WHAT YOU SHOULD DO:
Lower down are entries containing pictures. Copy exactly, without those pictures, the lines from the line with "[0:04.00-0:05.00]" through the line with "Transcript: uh, kick".

DATA FOR THIS EXERCISE:
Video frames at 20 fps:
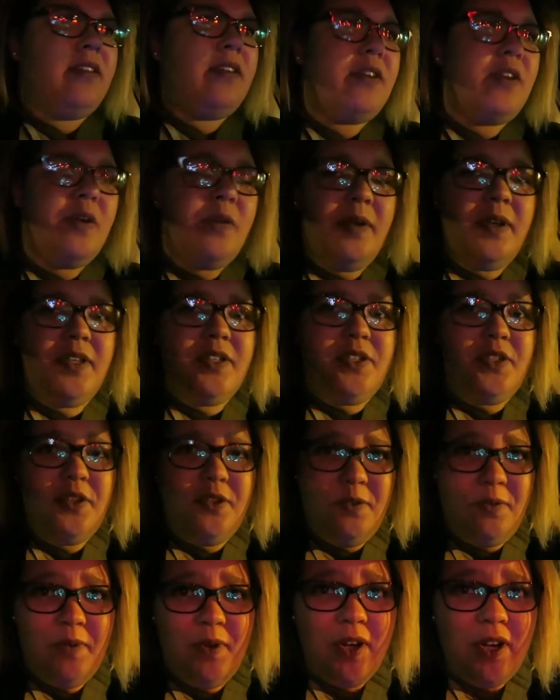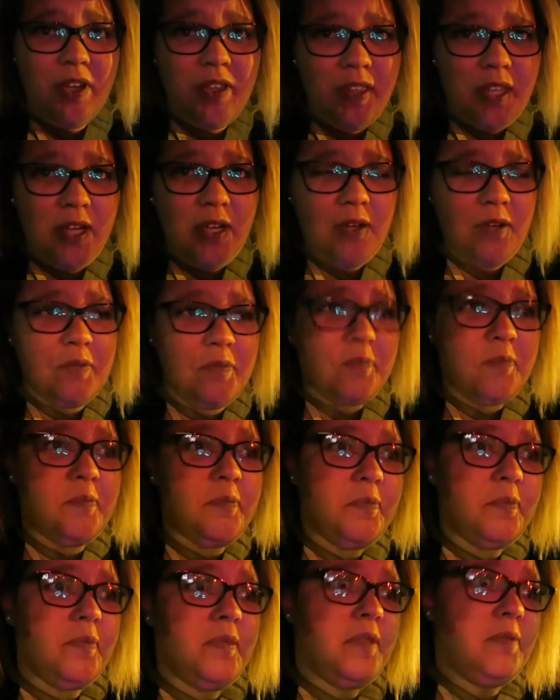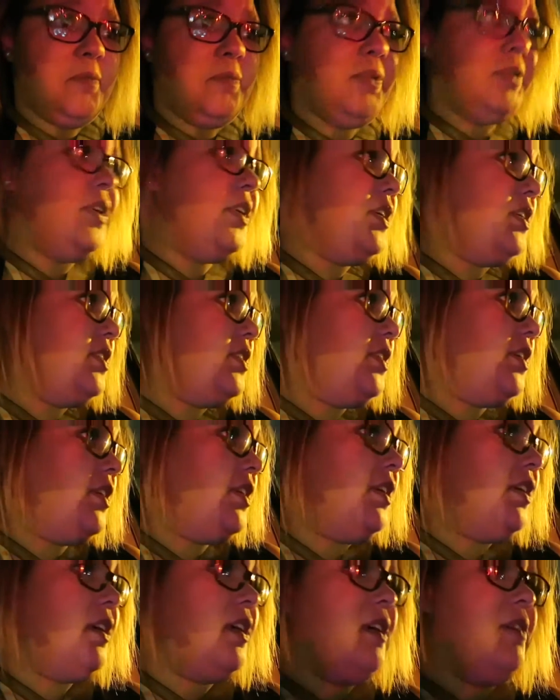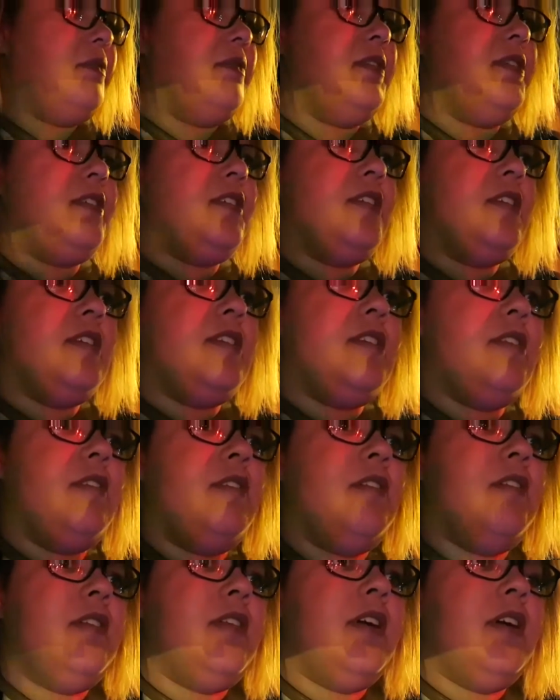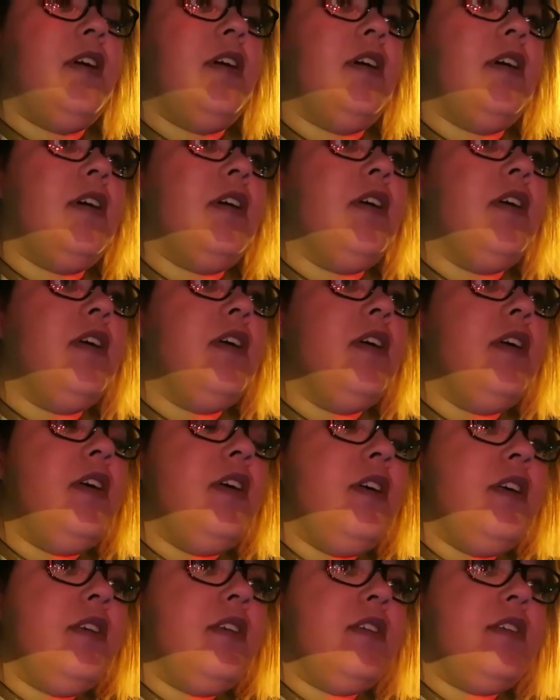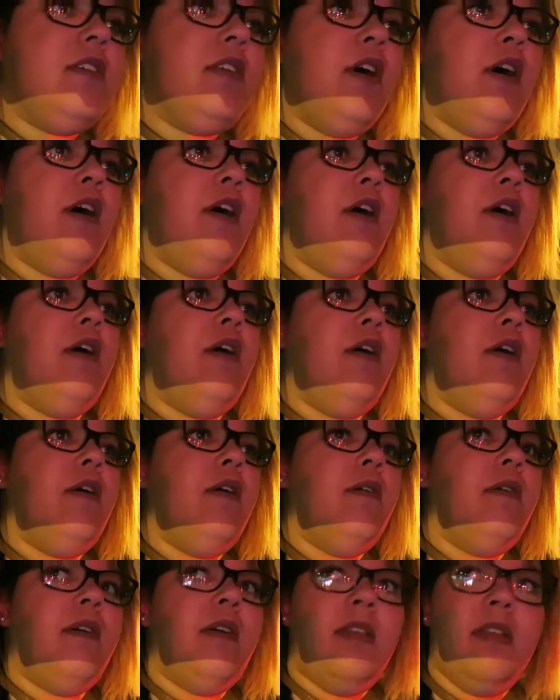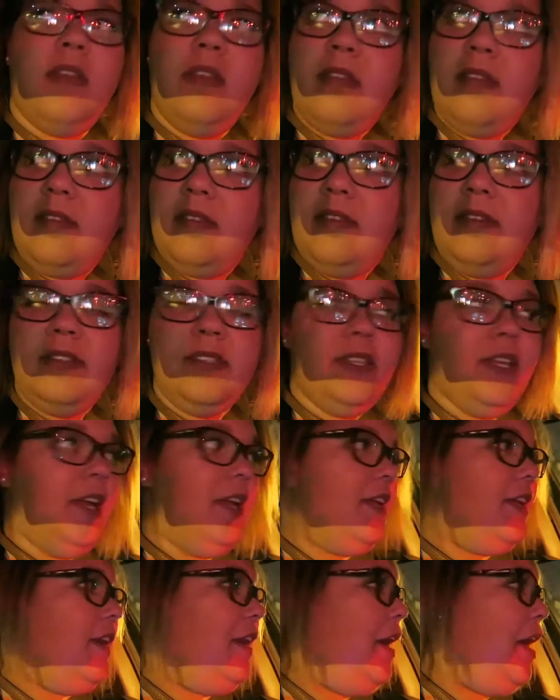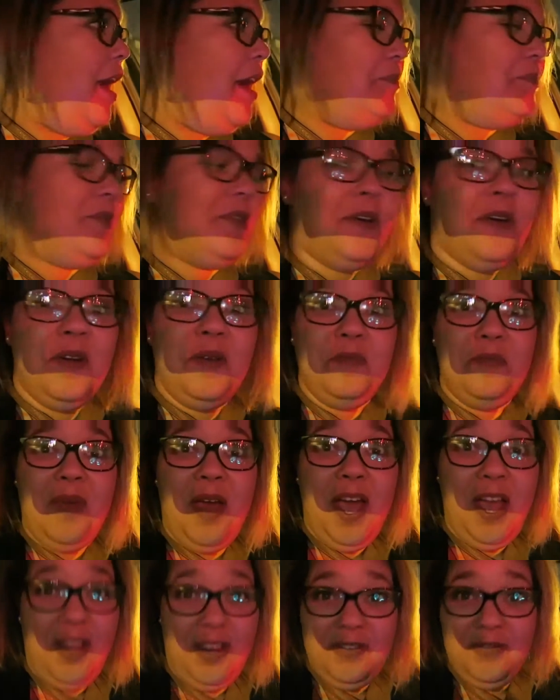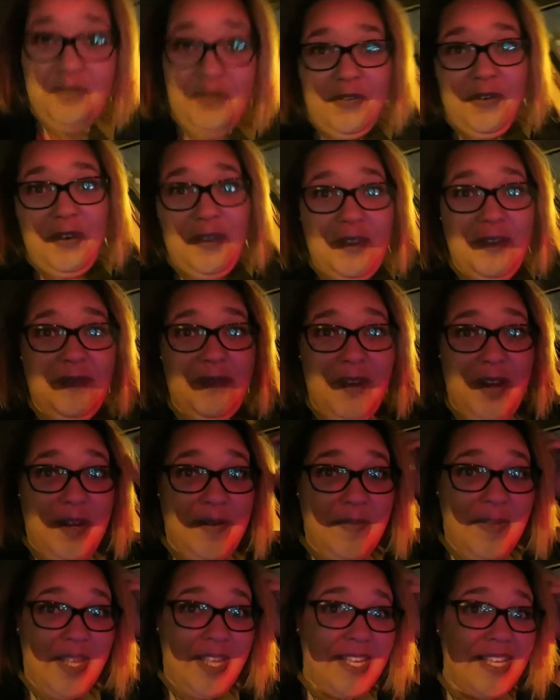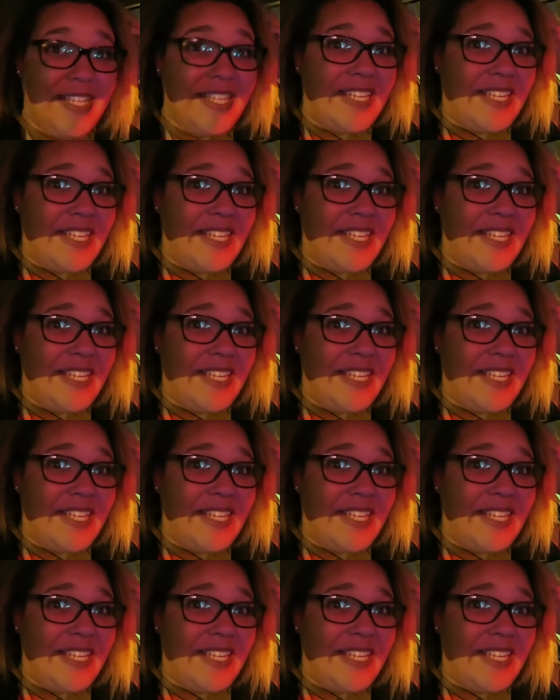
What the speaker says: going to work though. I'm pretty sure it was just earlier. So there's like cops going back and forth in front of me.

---

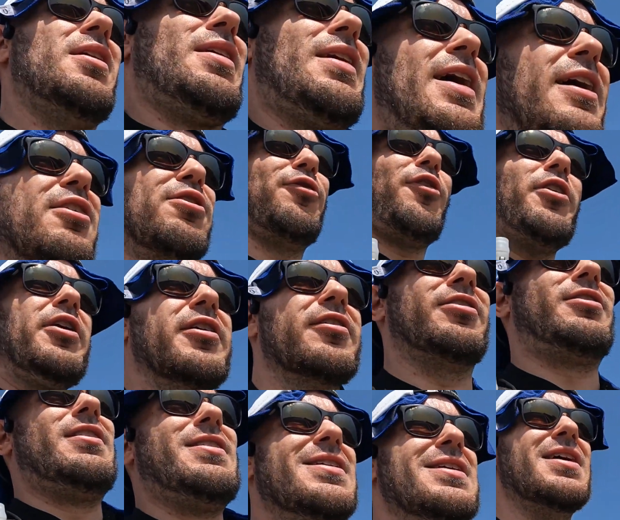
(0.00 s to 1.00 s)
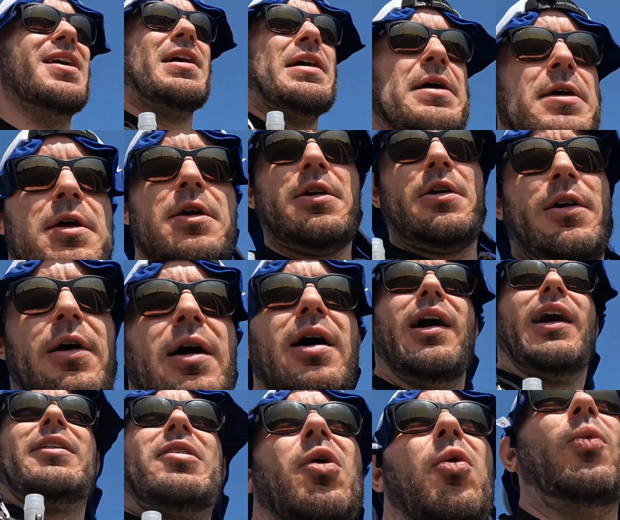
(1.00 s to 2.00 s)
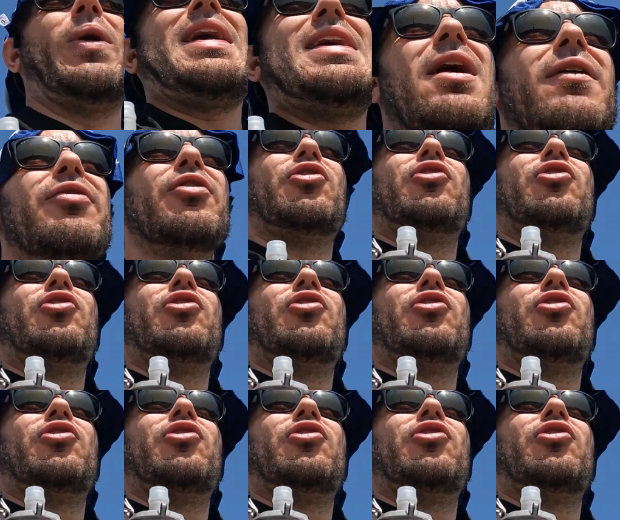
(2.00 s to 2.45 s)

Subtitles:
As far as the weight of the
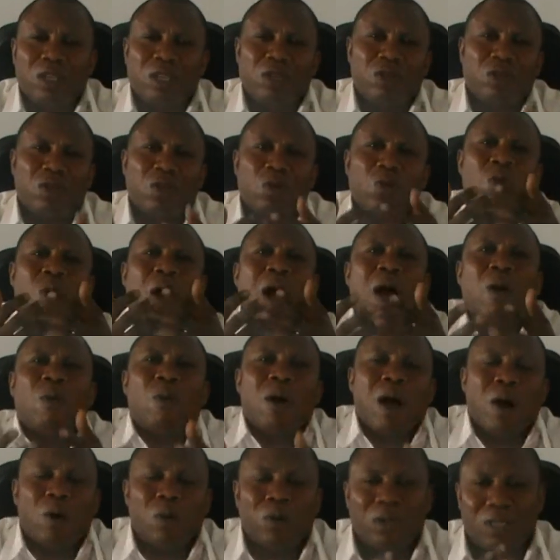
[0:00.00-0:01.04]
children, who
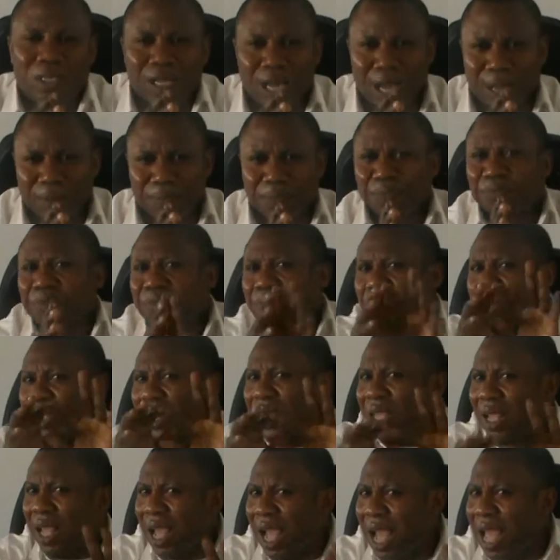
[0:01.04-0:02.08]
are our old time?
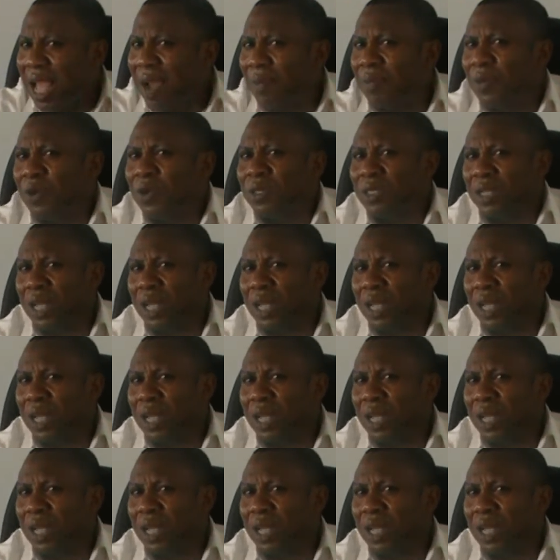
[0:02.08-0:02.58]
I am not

* * *

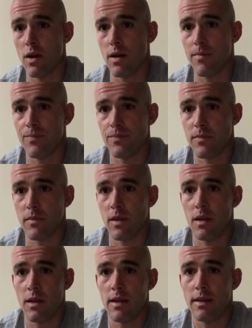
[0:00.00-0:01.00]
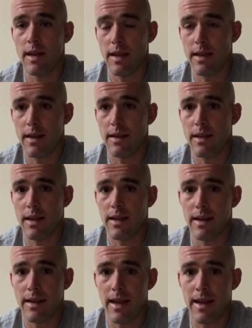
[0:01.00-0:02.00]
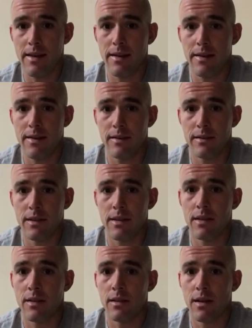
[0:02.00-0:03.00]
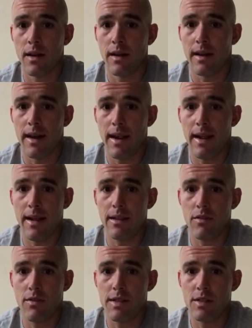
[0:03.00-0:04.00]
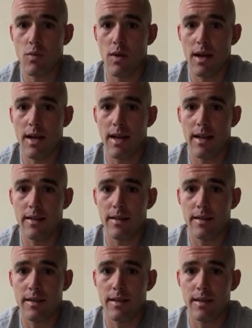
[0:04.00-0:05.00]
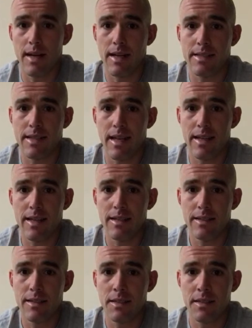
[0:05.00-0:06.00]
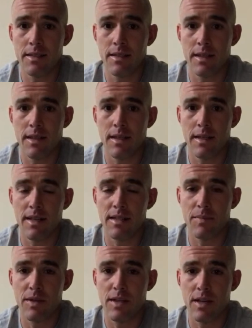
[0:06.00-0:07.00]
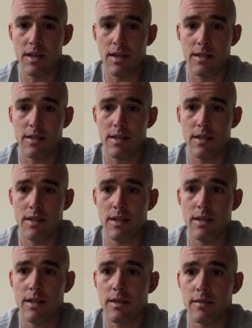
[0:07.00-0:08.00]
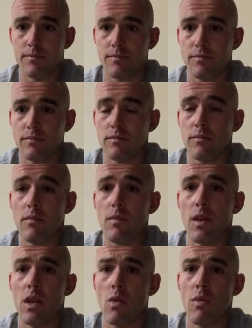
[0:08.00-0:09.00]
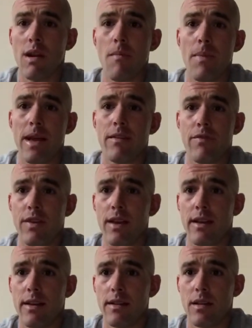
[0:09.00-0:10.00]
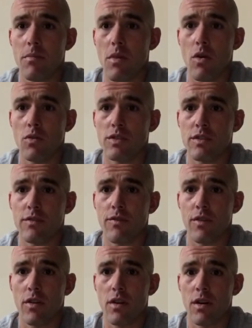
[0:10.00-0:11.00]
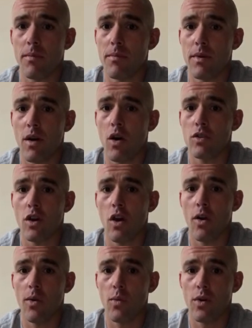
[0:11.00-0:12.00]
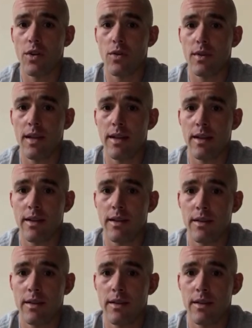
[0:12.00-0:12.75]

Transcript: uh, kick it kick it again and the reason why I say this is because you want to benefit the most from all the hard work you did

ANSWER TO THIS TASK:
[0:04.00-0:05.00]
[0:05.00-0:06.00]
[0:06.00-0:07.00]
[0:07.00-0:08.00]
[0:08.00-0:09.00]
[0:09.00-0:10.00]
[0:10.00-0:11.00]
[0:11.00-0:12.00]
[0:12.00-0:12.75]

Transcript: uh, kick it kick it again and the reason why I say this is because you want to benefit the most from all the hard work you did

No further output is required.